Dataset records »
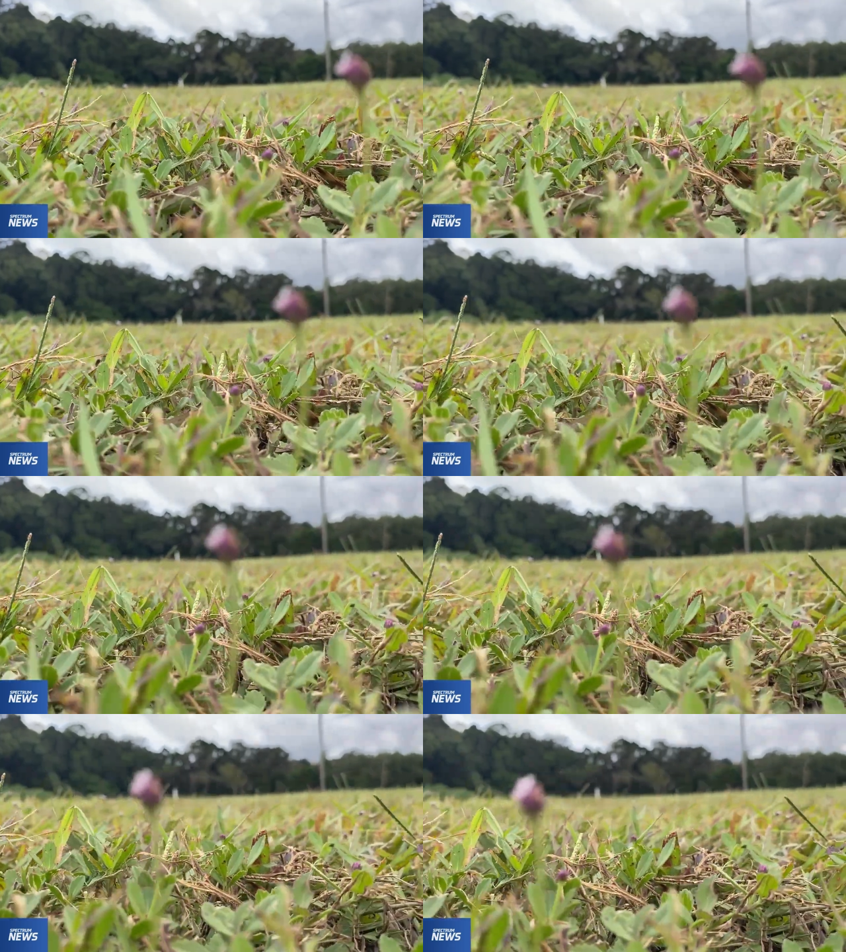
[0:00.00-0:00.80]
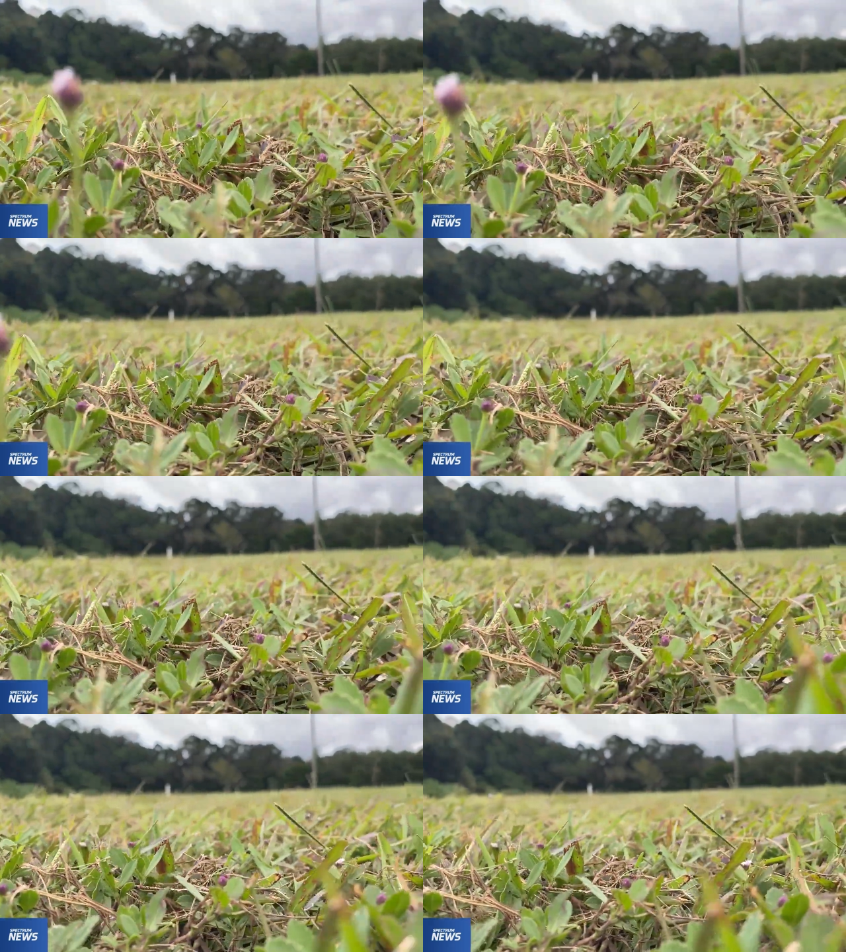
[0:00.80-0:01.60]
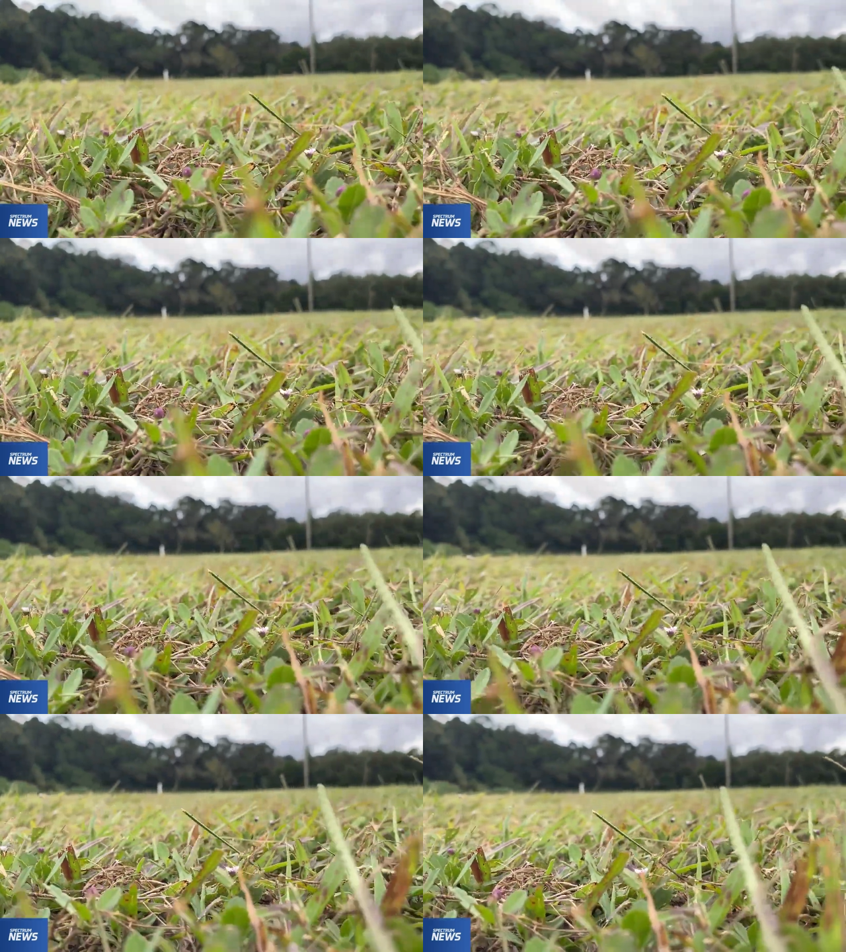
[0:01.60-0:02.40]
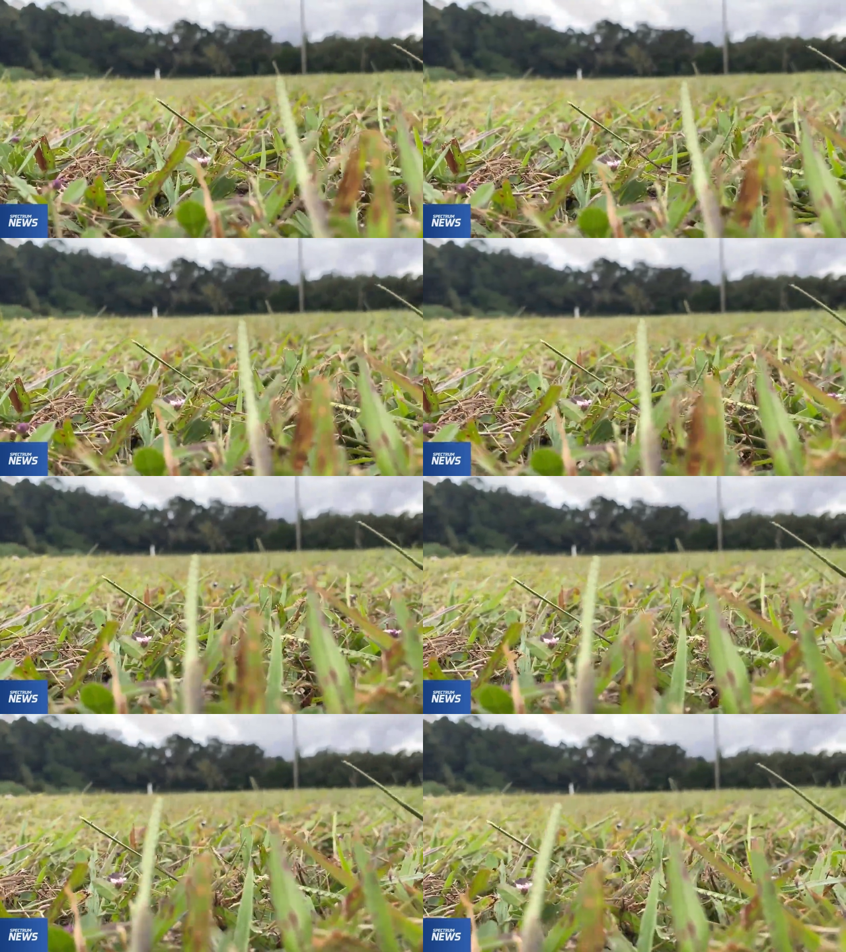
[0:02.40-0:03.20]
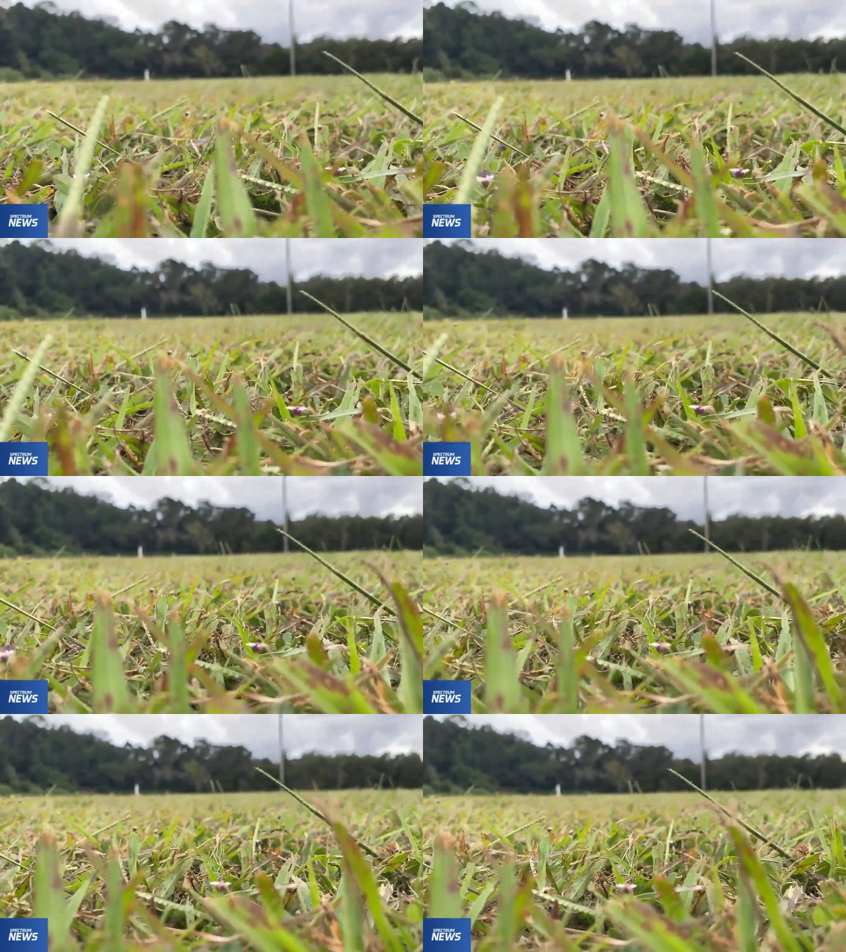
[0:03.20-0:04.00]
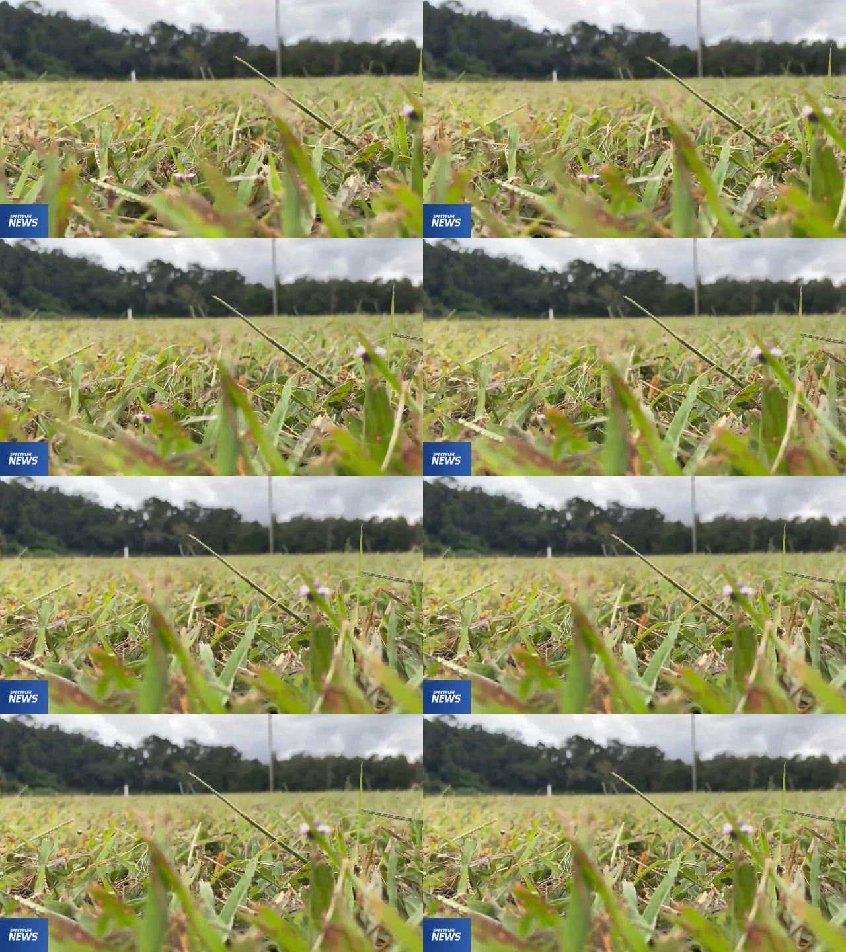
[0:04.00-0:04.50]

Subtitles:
[unreadable: no face in view]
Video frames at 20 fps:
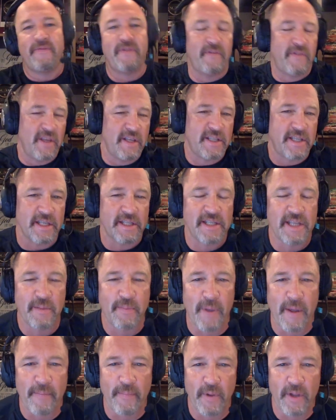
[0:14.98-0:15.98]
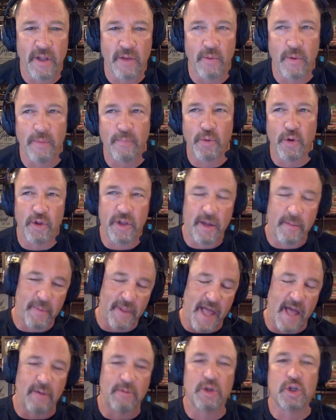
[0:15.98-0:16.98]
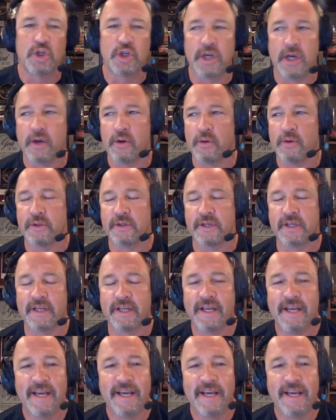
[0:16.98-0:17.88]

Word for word: fifty, sixty people, and we pulled up lounge chairs and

Aim of the task » The required output is every line from the one containing "[0:00.80-0:01.60]" through the last line of the records, inclusive, reproduced exactly and without pictures.

Answer space »
[0:00.80-0:01.60]
[0:01.60-0:02.40]
[0:02.40-0:03.20]
[0:03.20-0:04.00]
[0:04.00-0:04.50]

Subtitles:
[unreadable: no face in view]
Video frames at 20 fps:
[0:14.98-0:15.98]
[0:15.98-0:16.98]
[0:16.98-0:17.88]

Word for word: fifty, sixty people, and we pulled up lounge chairs and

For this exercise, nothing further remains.